Study Compares NeuroCognitive Performance Test (NCPT) to Traditional Pencil-Paper Neuropsychological Assessments
San Francisco, Calif. - November 3, 2015 - Lumos Labs, the makers of Lumosity, today announced the publication regarding its NeuroCognitive Performance Test (NCPT), a brief, repeatable, web-based cognitive assessment platform. Neuropsychological assessments are designed to measure cognitive functions in both healthy and clinical populations and are used for research studies, clinical diagnoses, patient outcomes, and intervention monitoring. The study, titled “Reliability and validity of the NeuroCognitive Performance Test, a web-based neuropsychological assessment,” was published in the peer-reviewed journal, Frontiers in Psychology on November 3, 2015, and discusses the reliability and validity of the NCPT battery as a measure of cognitive performance.
“Pencil-paper neuropsychological assessments have been used for decades to measure cognitive function, and an online, repeatable, and customizable cognitive assessment tool such as the NCPT has a wide range of potential uses in clinical and research settings,” said Glenn Morrison, PhD, lead author of the study and Director of Clinical Trials at Lumos Labs. “We are committed to building tools and technology that advance research, and in the future, the NCPT has the potential to facilitate more efficient clinical trial recruitment, serve as an outcome measure to support efficacy, aid in the diagnosis of cognitive impairment, and monitor cognitive change over time.”
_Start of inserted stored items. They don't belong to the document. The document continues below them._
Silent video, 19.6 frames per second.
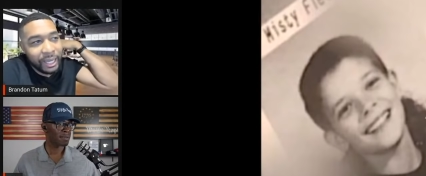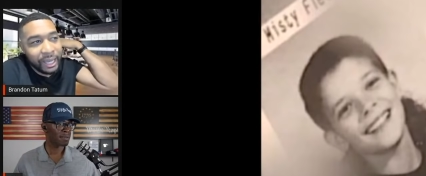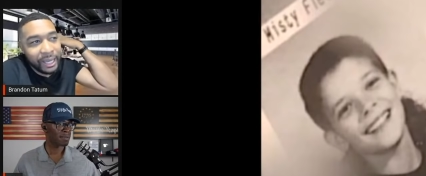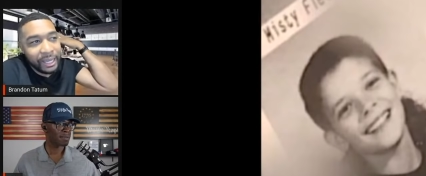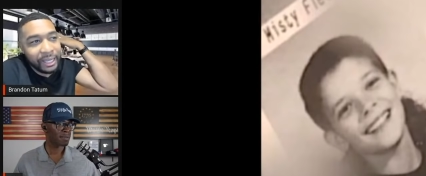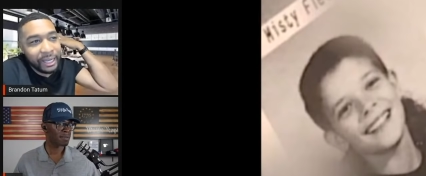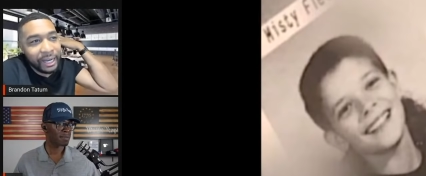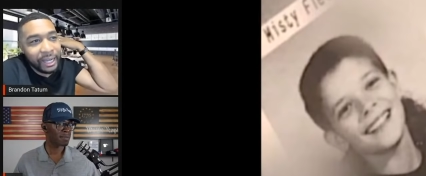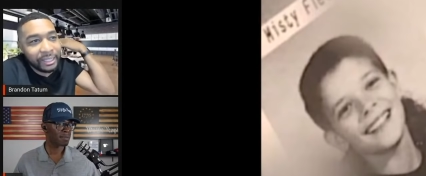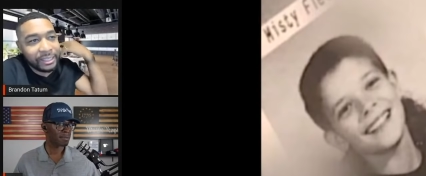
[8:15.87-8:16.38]

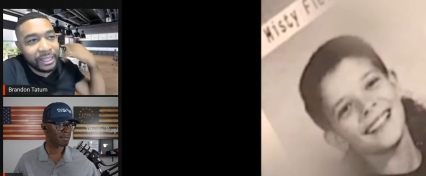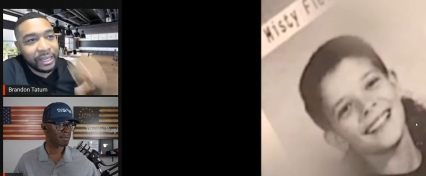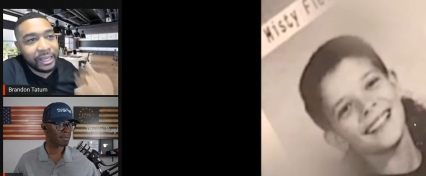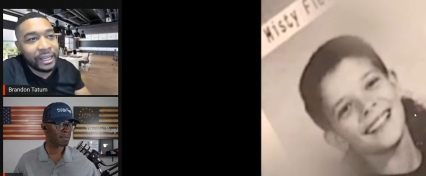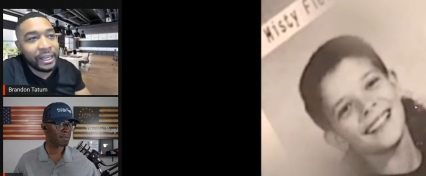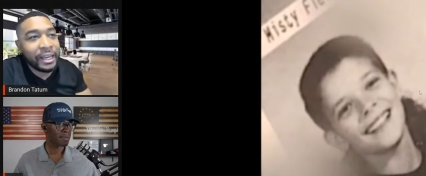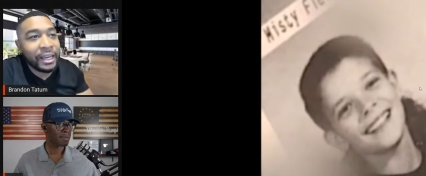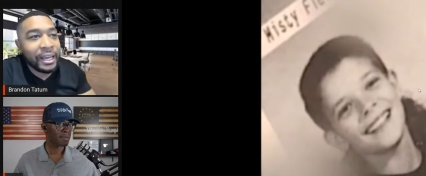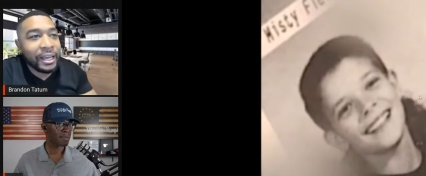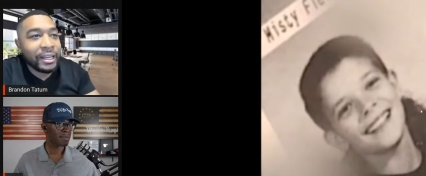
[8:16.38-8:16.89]
Speaker 1: hanging like
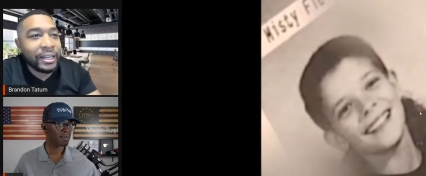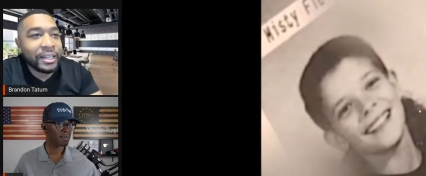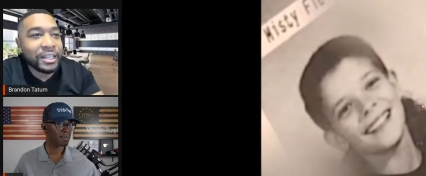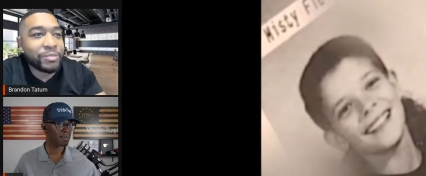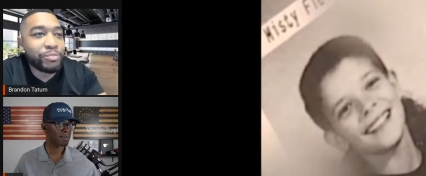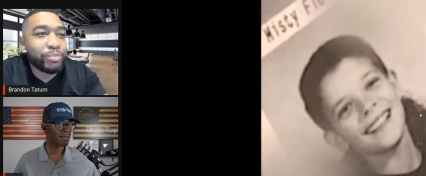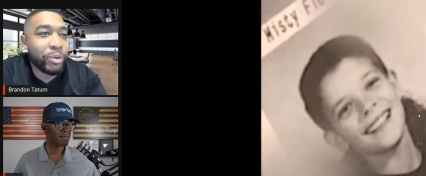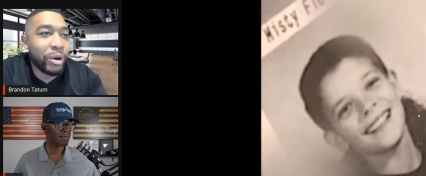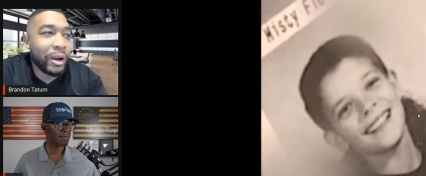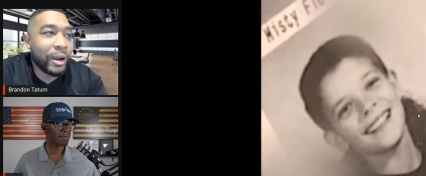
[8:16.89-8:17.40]
that. This
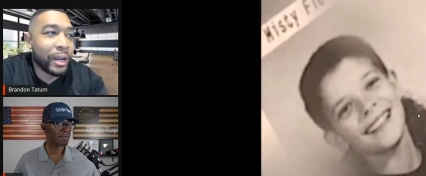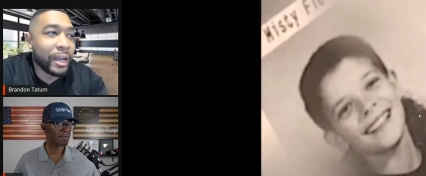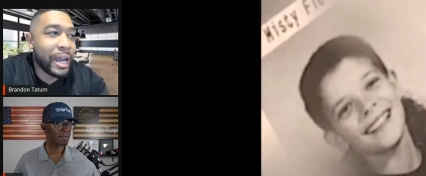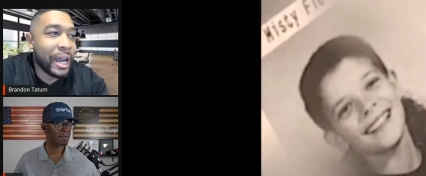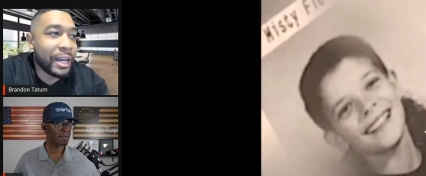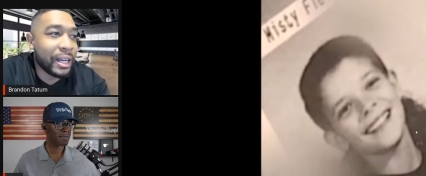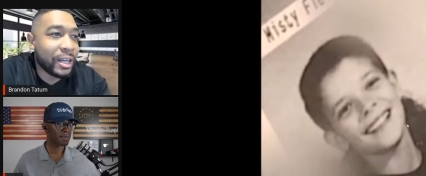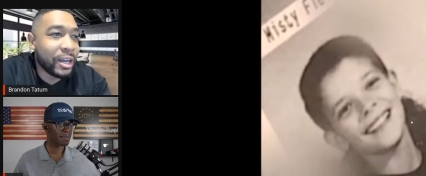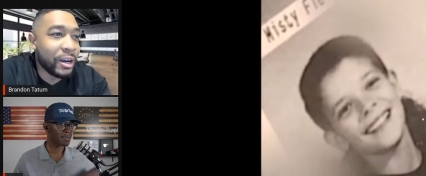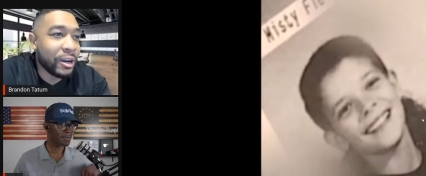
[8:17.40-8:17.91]
bro
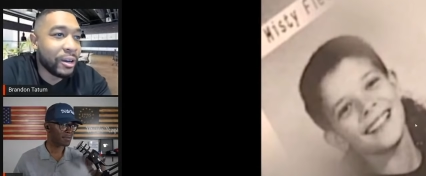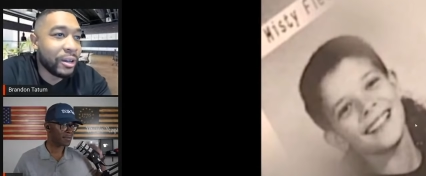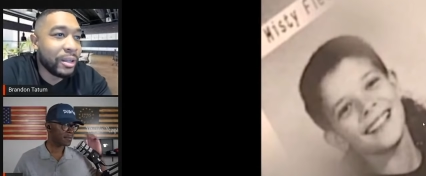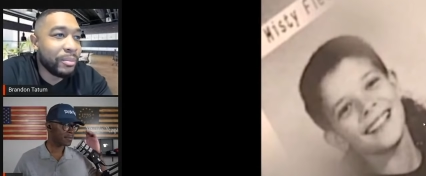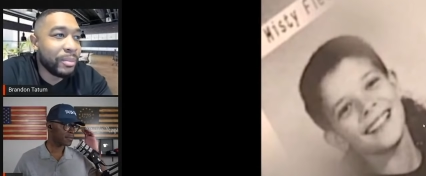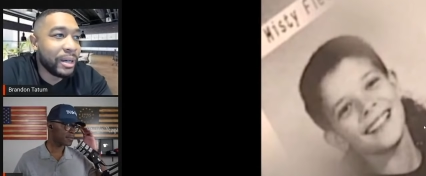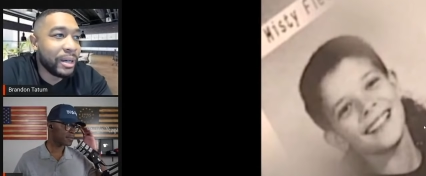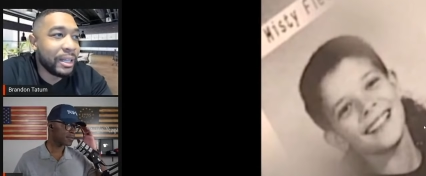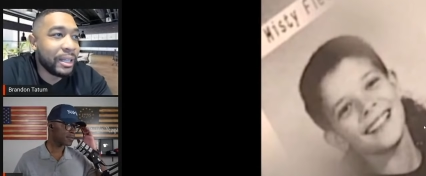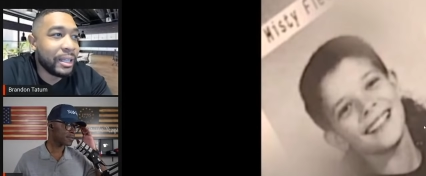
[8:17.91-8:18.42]
got a curly
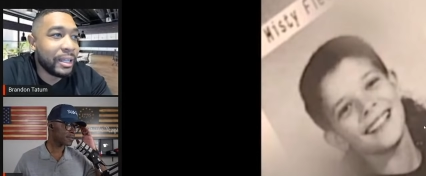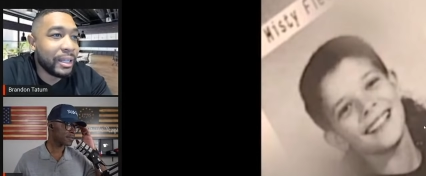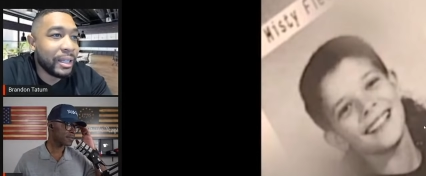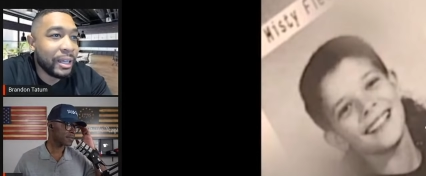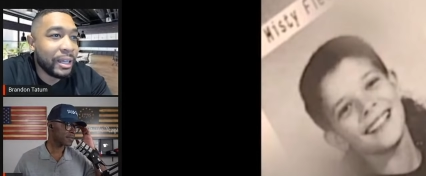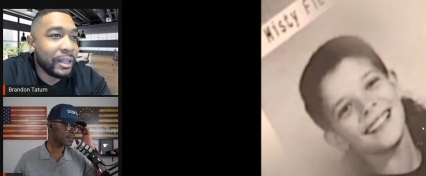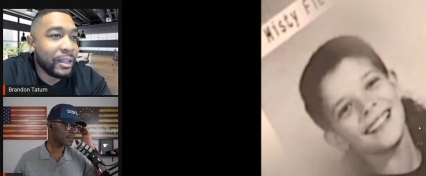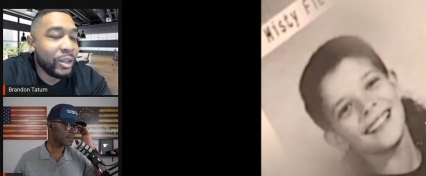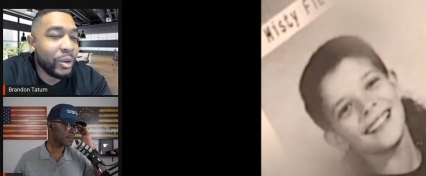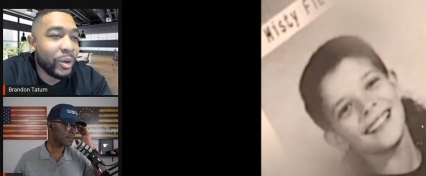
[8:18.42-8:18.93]
mullet.
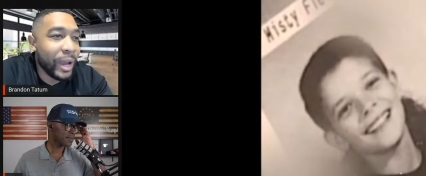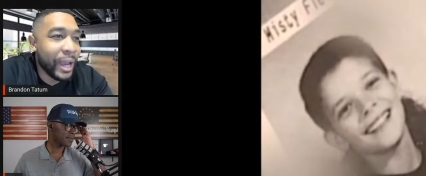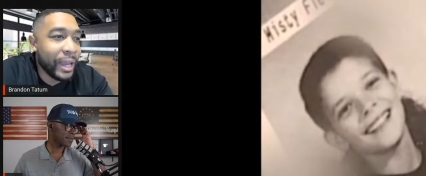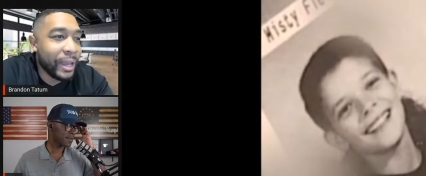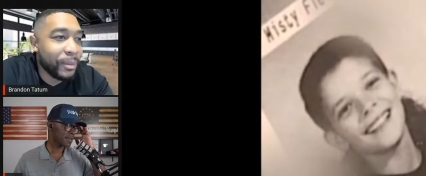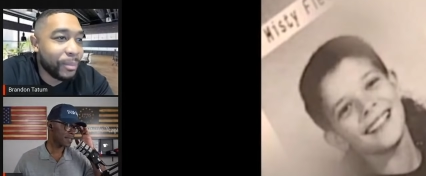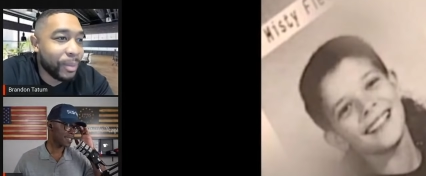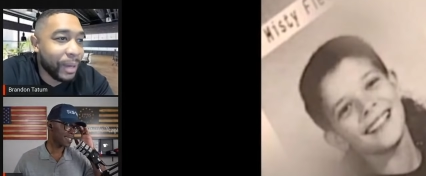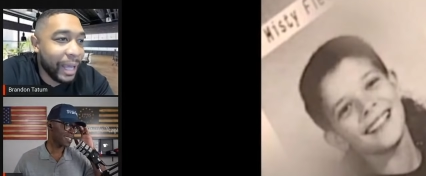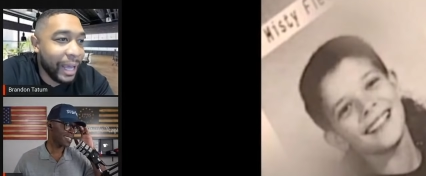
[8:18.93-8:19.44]
You
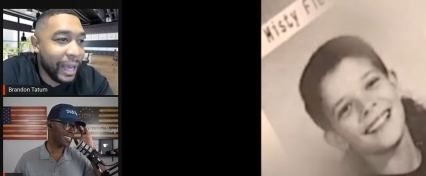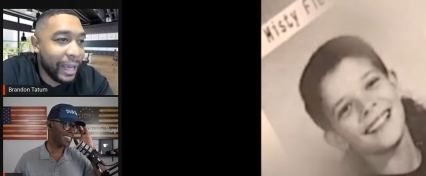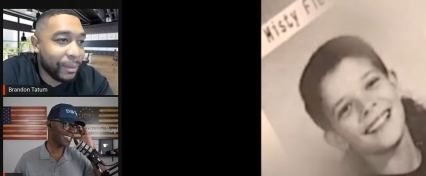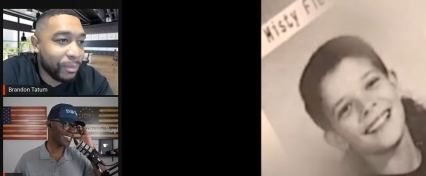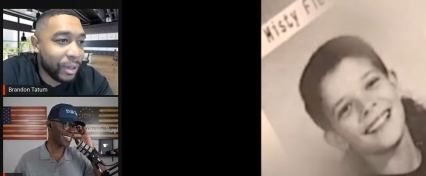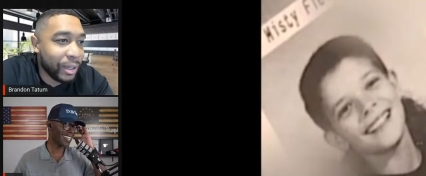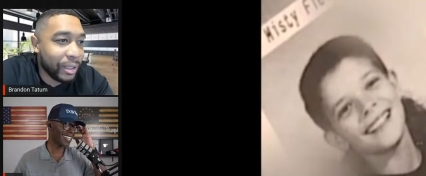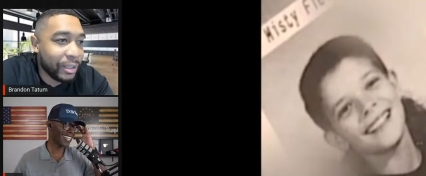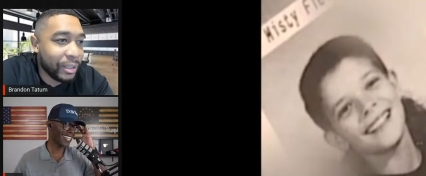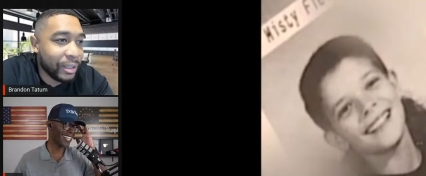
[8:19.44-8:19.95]
ain't black,
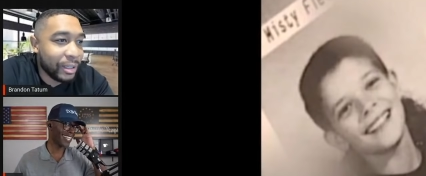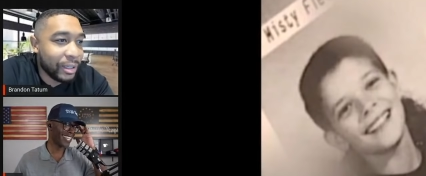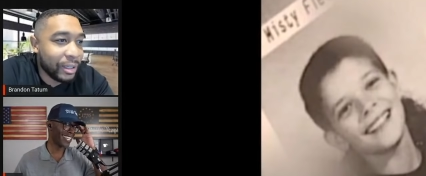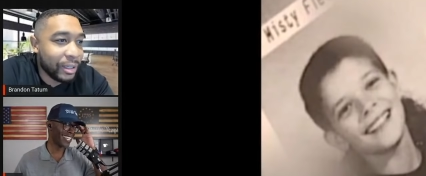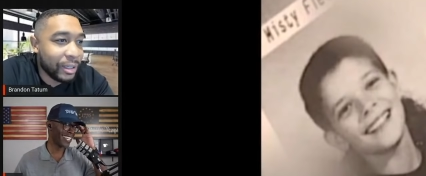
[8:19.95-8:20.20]
bro.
The NCPT is designed to measure functioning across working memory, visuospatial memory, psychomotor speed, fluid and logical reasoning, response inhibition, numerical calculations, and selective and divided attention. The modular platform includes 18 assessments that are online adaptations of widely used conventional neuropsychological tests, which can be arranged into customized batteries.
Study data were drawn from a sample of 130,140 healthy volunteers aged 13 to 89 years who took an NCPT battery of eight assessments, including Arithmetic Reasoning, Digit Symbol Coding, Forward Memory Span, Reverse Memory Span, Grammatical Reasoning, Progressive Matrices, Trail Making A, and Trail Making B. Participants took the 25-30 minute NCPT battery remotely and without supervision. Test-retest reliability was evaluated in a subset of 35,779 participants who took the battery again on average 78.8 days later. The analyses show that the NCPT assessments are moderately intercorrelated, grouping into 4 putative cognitive domains, have good test-retest reliability, and are sensitive to expected age-related cognitive change. Concurrent validity to widely accepted neuropsychological tests was demonstrated in an additional sample of 73 healthy volunteers who took both an NCPT battery and the comparable pencil-paper assessments.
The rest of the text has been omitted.